TASK OBJECTIVE ::
Return all of the material that follows, keeping each line exactly as it is.

EXTRACTED DATA ::
====================
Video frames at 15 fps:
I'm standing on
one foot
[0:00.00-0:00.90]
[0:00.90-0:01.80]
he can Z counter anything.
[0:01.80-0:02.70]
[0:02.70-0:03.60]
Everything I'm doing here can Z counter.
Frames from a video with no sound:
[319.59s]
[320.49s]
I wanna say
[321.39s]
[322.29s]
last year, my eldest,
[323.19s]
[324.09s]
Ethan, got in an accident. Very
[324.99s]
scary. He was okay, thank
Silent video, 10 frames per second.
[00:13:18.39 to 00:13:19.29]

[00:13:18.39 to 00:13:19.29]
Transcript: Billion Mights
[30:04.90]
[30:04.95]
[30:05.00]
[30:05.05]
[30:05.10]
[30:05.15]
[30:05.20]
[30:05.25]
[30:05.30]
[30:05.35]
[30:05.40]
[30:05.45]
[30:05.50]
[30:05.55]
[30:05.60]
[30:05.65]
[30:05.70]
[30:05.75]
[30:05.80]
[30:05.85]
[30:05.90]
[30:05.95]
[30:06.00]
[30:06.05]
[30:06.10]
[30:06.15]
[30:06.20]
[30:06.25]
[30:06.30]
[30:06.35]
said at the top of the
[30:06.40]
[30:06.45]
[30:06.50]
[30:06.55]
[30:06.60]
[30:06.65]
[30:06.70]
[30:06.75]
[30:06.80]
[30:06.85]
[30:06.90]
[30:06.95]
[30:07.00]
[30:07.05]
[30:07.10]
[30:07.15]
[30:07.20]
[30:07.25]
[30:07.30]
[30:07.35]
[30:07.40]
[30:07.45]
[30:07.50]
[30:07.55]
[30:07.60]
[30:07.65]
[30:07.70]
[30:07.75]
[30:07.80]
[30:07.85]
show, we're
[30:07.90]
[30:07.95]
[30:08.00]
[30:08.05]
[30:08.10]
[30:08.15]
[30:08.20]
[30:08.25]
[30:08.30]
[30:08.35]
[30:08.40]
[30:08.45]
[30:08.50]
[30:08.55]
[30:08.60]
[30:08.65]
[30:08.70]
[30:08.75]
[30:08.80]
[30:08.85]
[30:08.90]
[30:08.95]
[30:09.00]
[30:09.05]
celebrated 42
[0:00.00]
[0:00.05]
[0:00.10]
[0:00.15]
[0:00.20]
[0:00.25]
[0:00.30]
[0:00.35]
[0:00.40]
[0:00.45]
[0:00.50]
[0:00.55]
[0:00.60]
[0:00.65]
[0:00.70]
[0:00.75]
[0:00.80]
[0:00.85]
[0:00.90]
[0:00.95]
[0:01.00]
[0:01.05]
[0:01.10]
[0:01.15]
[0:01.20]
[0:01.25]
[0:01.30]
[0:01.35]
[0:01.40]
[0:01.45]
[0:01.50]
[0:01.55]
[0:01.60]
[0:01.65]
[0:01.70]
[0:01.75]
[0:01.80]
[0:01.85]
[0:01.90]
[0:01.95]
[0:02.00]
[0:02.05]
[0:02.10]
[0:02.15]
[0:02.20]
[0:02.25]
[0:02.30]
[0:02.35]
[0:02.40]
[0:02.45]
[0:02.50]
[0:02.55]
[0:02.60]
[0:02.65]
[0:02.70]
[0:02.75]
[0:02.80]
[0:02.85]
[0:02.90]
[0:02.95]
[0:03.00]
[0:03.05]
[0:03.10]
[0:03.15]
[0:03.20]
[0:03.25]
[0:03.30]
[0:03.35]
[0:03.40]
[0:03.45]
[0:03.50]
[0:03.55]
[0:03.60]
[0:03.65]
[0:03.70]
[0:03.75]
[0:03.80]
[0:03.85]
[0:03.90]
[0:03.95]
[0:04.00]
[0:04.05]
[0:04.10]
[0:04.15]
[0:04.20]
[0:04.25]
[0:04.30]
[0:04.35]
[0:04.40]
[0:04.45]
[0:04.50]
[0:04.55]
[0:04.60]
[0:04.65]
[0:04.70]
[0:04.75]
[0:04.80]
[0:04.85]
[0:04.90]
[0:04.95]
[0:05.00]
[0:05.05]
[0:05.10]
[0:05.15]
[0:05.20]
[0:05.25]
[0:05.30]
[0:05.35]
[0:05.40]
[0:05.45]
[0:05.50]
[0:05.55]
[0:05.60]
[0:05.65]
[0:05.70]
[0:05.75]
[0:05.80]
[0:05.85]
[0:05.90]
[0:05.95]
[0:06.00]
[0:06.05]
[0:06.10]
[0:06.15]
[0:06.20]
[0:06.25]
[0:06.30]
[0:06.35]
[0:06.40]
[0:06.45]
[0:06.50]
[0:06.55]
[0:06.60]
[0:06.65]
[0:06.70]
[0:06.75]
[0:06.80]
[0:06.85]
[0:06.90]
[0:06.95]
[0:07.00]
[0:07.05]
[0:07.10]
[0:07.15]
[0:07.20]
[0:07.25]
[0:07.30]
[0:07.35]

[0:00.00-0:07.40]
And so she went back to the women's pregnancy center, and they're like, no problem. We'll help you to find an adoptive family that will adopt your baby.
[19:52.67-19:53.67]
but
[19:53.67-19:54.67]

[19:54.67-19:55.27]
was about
====================
RESPONSE AREA ::
Video frames at 15 fps:
I'm standing on
one foot
[0:00.00-0:00.90]
[0:00.90-0:01.80]
he can Z counter anything.
[0:01.80-0:02.70]
[0:02.70-0:03.60]
Everything I'm doing here can Z counter.
Frames from a video with no sound:
[319.59s]
[320.49s]
I wanna say
[321.39s]
[322.29s]
last year, my eldest,
[323.19s]
[324.09s]
Ethan, got in an accident. Very
[324.99s]
scary. He was okay, thank
Silent video, 10 frames per second.
[00:13:18.39 to 00:13:19.29]

[00:13:18.39 to 00:13:19.29]
Transcript: Billion Mights
[30:04.90]
[30:04.95]
[30:05.00]
[30:05.05]
[30:05.10]
[30:05.15]
[30:05.20]
[30:05.25]
[30:05.30]
[30:05.35]
[30:05.40]
[30:05.45]
[30:05.50]
[30:05.55]
[30:05.60]
[30:05.65]
[30:05.70]
[30:05.75]
[30:05.80]
[30:05.85]
[30:05.90]
[30:05.95]
[30:06.00]
[30:06.05]
[30:06.10]
[30:06.15]
[30:06.20]
[30:06.25]
[30:06.30]
[30:06.35]
said at the top of the
[30:06.40]
[30:06.45]
[30:06.50]
[30:06.55]
[30:06.60]
[30:06.65]
[30:06.70]
[30:06.75]
[30:06.80]
[30:06.85]
[30:06.90]
[30:06.95]
[30:07.00]
[30:07.05]
[30:07.10]
[30:07.15]
[30:07.20]
[30:07.25]
[30:07.30]
[30:07.35]
[30:07.40]
[30:07.45]
[30:07.50]
[30:07.55]
[30:07.60]
[30:07.65]
[30:07.70]
[30:07.75]
[30:07.80]
[30:07.85]
show, we're
[30:07.90]
[30:07.95]
[30:08.00]
[30:08.05]
[30:08.10]
[30:08.15]
[30:08.20]
[30:08.25]
[30:08.30]
[30:08.35]
[30:08.40]
[30:08.45]
[30:08.50]
[30:08.55]
[30:08.60]
[30:08.65]
[30:08.70]
[30:08.75]
[30:08.80]
[30:08.85]
[30:08.90]
[30:08.95]
[30:09.00]
[30:09.05]
celebrated 42
[0:00.00]
[0:00.05]
[0:00.10]
[0:00.15]
[0:00.20]
[0:00.25]
[0:00.30]
[0:00.35]
[0:00.40]
[0:00.45]
[0:00.50]
[0:00.55]
[0:00.60]
[0:00.65]
[0:00.70]
[0:00.75]
[0:00.80]
[0:00.85]
[0:00.90]
[0:00.95]
[0:01.00]
[0:01.05]
[0:01.10]
[0:01.15]
[0:01.20]
[0:01.25]
[0:01.30]
[0:01.35]
[0:01.40]
[0:01.45]
[0:01.50]
[0:01.55]
[0:01.60]
[0:01.65]
[0:01.70]
[0:01.75]
[0:01.80]
[0:01.85]
[0:01.90]
[0:01.95]
[0:02.00]
[0:02.05]
[0:02.10]
[0:02.15]
[0:02.20]
[0:02.25]
[0:02.30]
[0:02.35]
[0:02.40]
[0:02.45]
[0:02.50]
[0:02.55]
[0:02.60]
[0:02.65]
[0:02.70]
[0:02.75]
[0:02.80]
[0:02.85]
[0:02.90]
[0:02.95]
[0:03.00]
[0:03.05]
[0:03.10]
[0:03.15]
[0:03.20]
[0:03.25]
[0:03.30]
[0:03.35]
[0:03.40]
[0:03.45]
[0:03.50]
[0:03.55]
[0:03.60]
[0:03.65]
[0:03.70]
[0:03.75]
[0:03.80]
[0:03.85]
[0:03.90]
[0:03.95]
[0:04.00]
[0:04.05]
[0:04.10]
[0:04.15]
[0:04.20]
[0:04.25]
[0:04.30]
[0:04.35]
[0:04.40]
[0:04.45]
[0:04.50]
[0:04.55]
[0:04.60]
[0:04.65]
[0:04.70]
[0:04.75]
[0:04.80]
[0:04.85]
[0:04.90]
[0:04.95]
[0:05.00]
[0:05.05]
[0:05.10]
[0:05.15]
[0:05.20]
[0:05.25]
[0:05.30]
[0:05.35]
[0:05.40]
[0:05.45]
[0:05.50]
[0:05.55]
[0:05.60]
[0:05.65]
[0:05.70]
[0:05.75]
[0:05.80]
[0:05.85]
[0:05.90]
[0:05.95]
[0:06.00]
[0:06.05]
[0:06.10]
[0:06.15]
[0:06.20]
[0:06.25]
[0:06.30]
[0:06.35]
[0:06.40]
[0:06.45]
[0:06.50]
[0:06.55]
[0:06.60]
[0:06.65]
[0:06.70]
[0:06.75]
[0:06.80]
[0:06.85]
[0:06.90]
[0:06.95]
[0:07.00]
[0:07.05]
[0:07.10]
[0:07.15]
[0:07.20]
[0:07.25]
[0:07.30]
[0:07.35]

[0:00.00-0:07.40]
And so she went back to the women's pregnancy center, and they're like, no problem. We'll help you to find an adoptive family that will adopt your baby.
[19:52.67-19:53.67]
but
[19:53.67-19:54.67]

[19:54.67-19:55.27]
was about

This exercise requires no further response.